# Task item
Line by line, return the listing exactly, without any of the images.
** Provided information follows **
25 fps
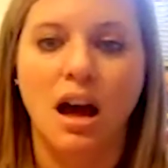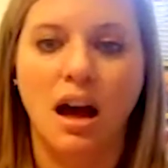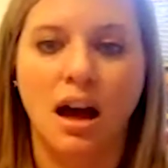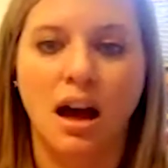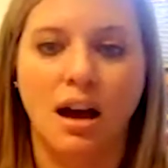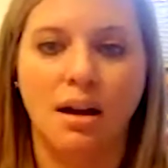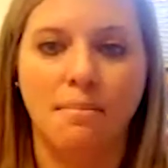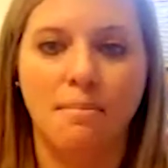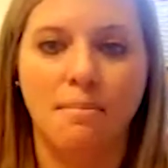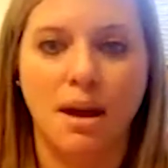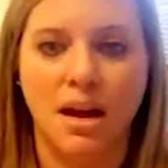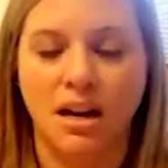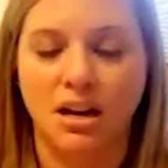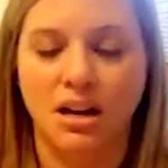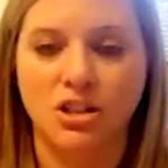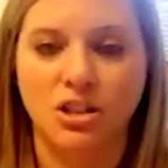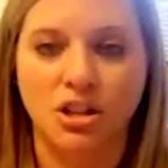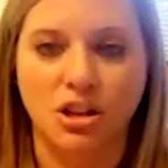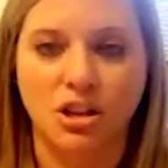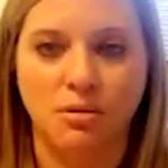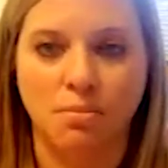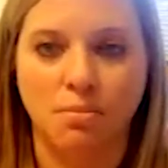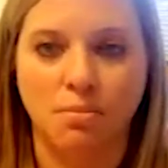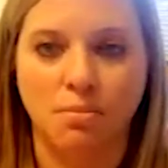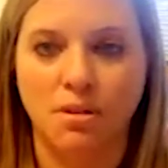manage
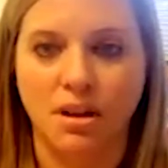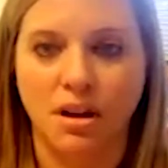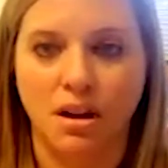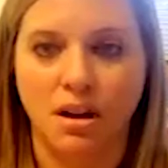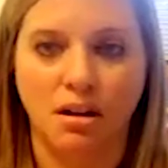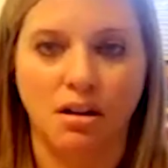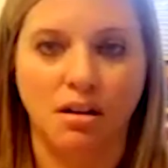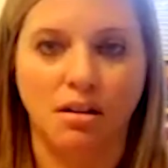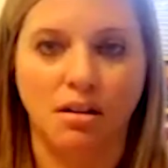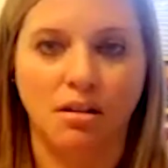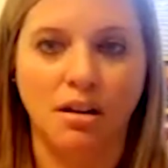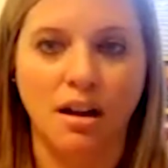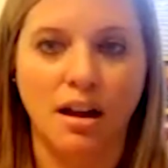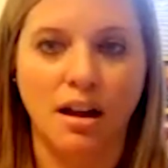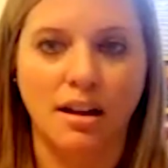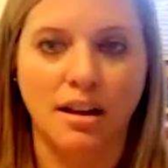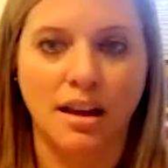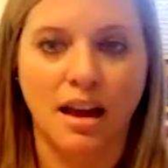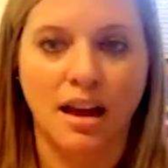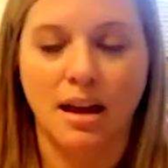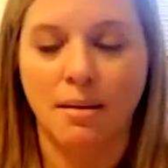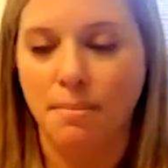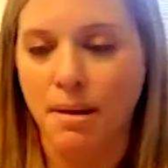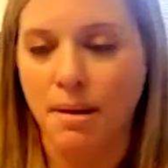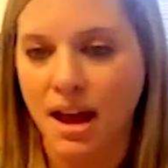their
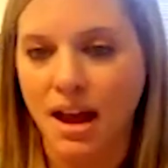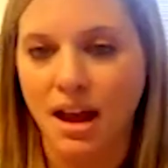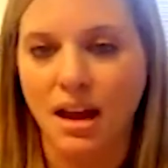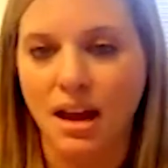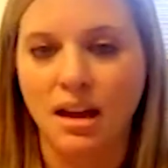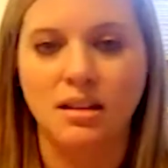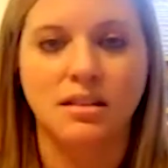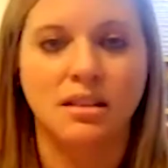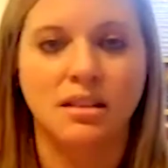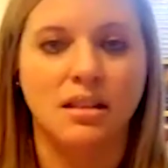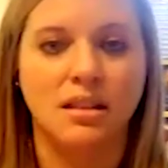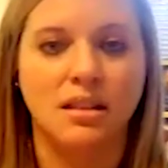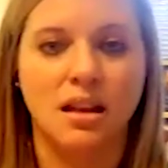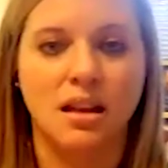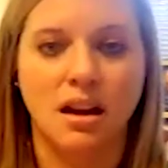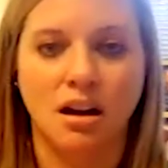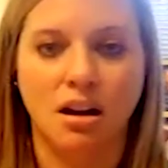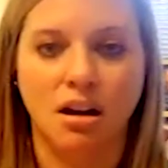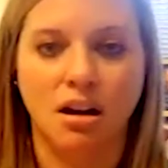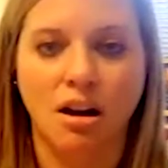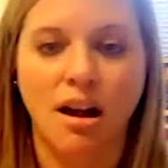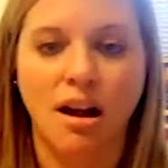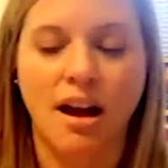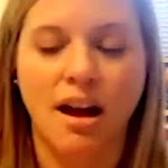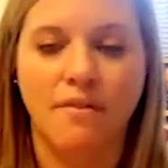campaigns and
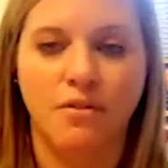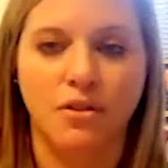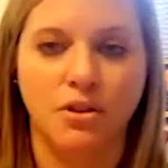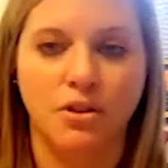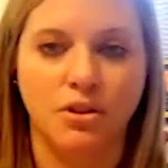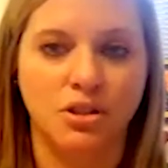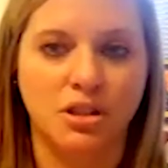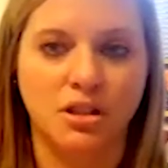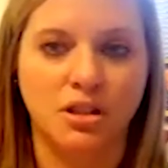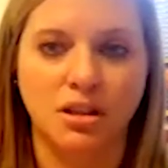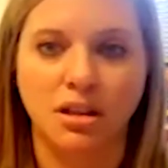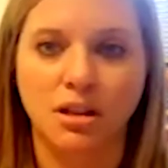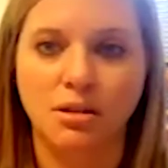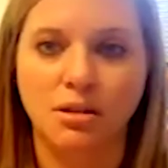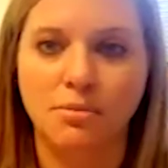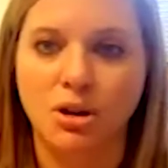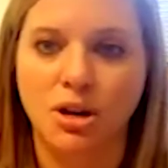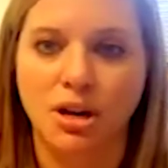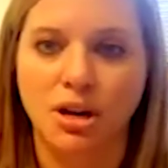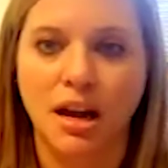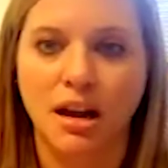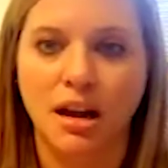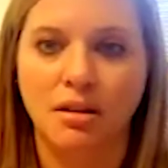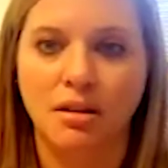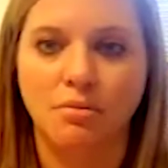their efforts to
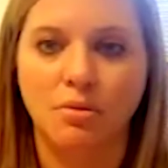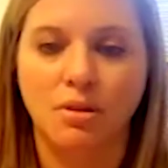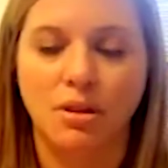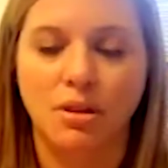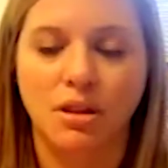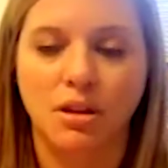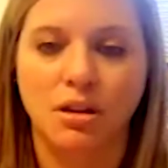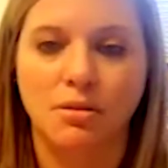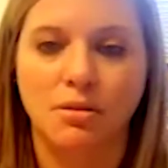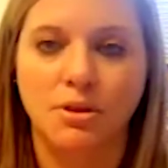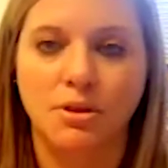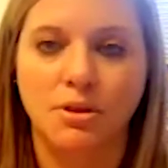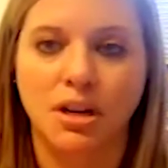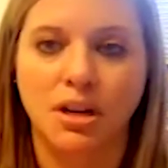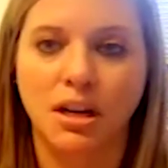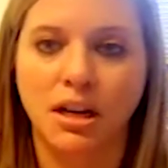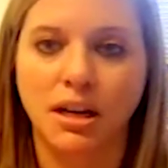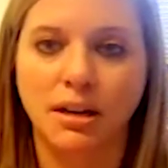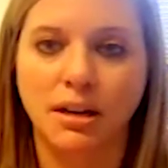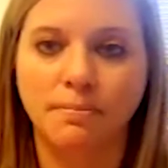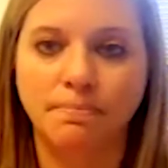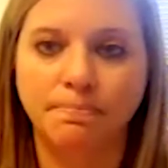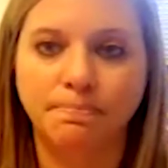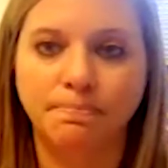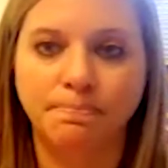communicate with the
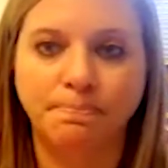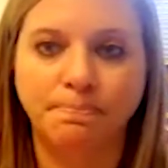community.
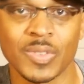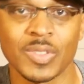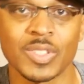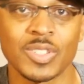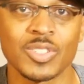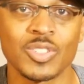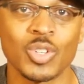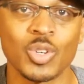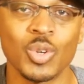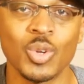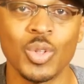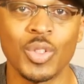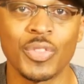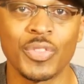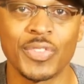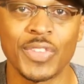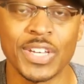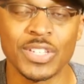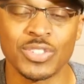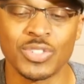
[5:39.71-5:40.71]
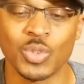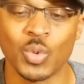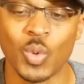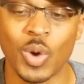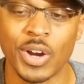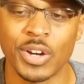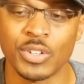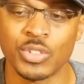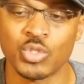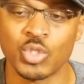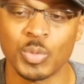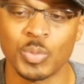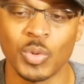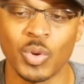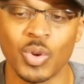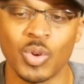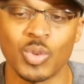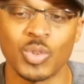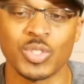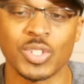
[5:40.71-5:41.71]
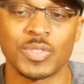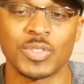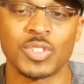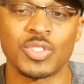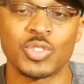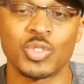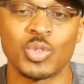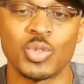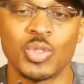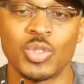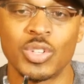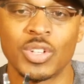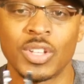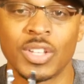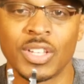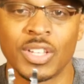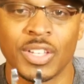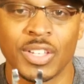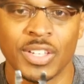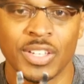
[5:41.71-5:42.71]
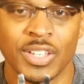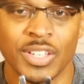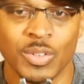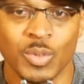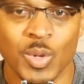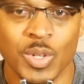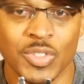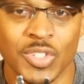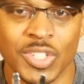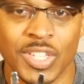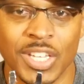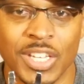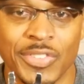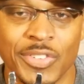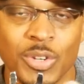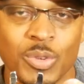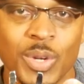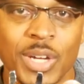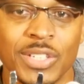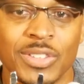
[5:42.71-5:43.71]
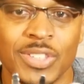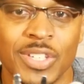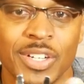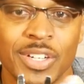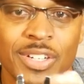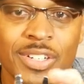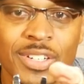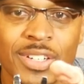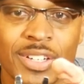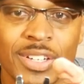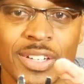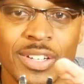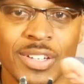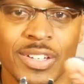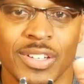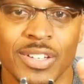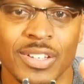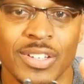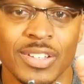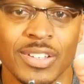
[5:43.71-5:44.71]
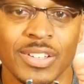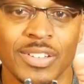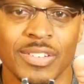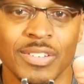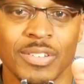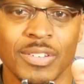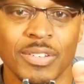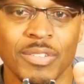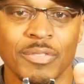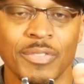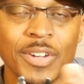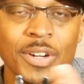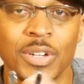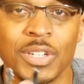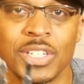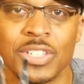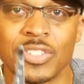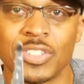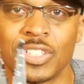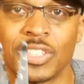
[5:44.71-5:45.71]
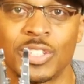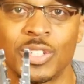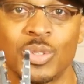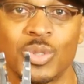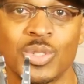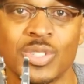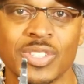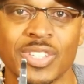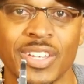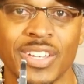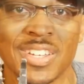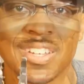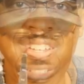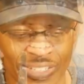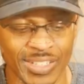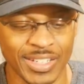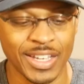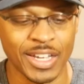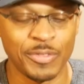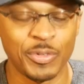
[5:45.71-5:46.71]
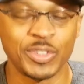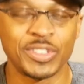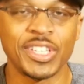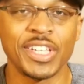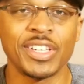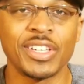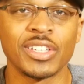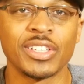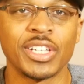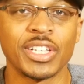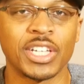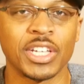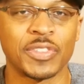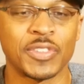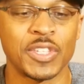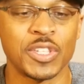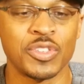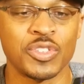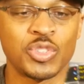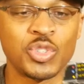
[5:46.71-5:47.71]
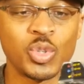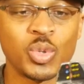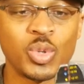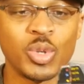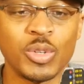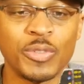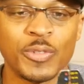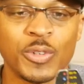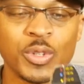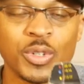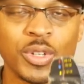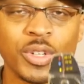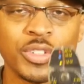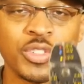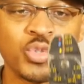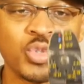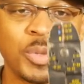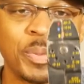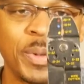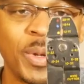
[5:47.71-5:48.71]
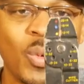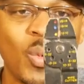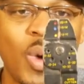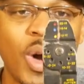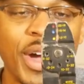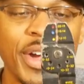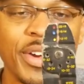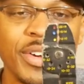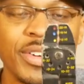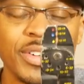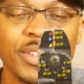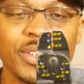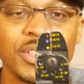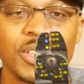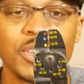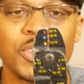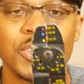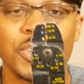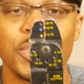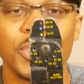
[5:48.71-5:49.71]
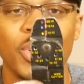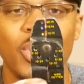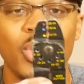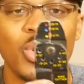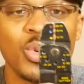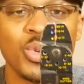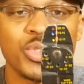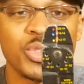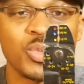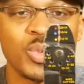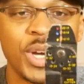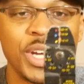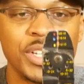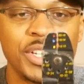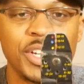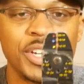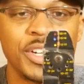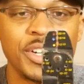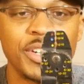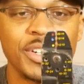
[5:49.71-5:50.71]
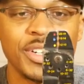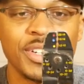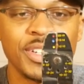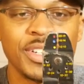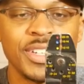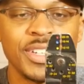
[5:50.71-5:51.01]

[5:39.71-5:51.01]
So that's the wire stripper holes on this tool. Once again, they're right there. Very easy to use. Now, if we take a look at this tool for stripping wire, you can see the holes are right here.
** End of Provided information **
# Output for this exercise
25 fps
manage
their
campaigns and
their efforts to
communicate with the
community.
[5:39.71-5:40.71]
[5:40.71-5:41.71]
[5:41.71-5:42.71]
[5:42.71-5:43.71]
[5:43.71-5:44.71]
[5:44.71-5:45.71]
[5:45.71-5:46.71]
[5:46.71-5:47.71]
[5:47.71-5:48.71]
[5:48.71-5:49.71]
[5:49.71-5:50.71]
[5:50.71-5:51.01]

[5:39.71-5:51.01]
So that's the wire stripper holes on this tool. Once again, they're right there. Very easy to use. Now, if we take a look at this tool for stripping wire, you can see the holes are right here.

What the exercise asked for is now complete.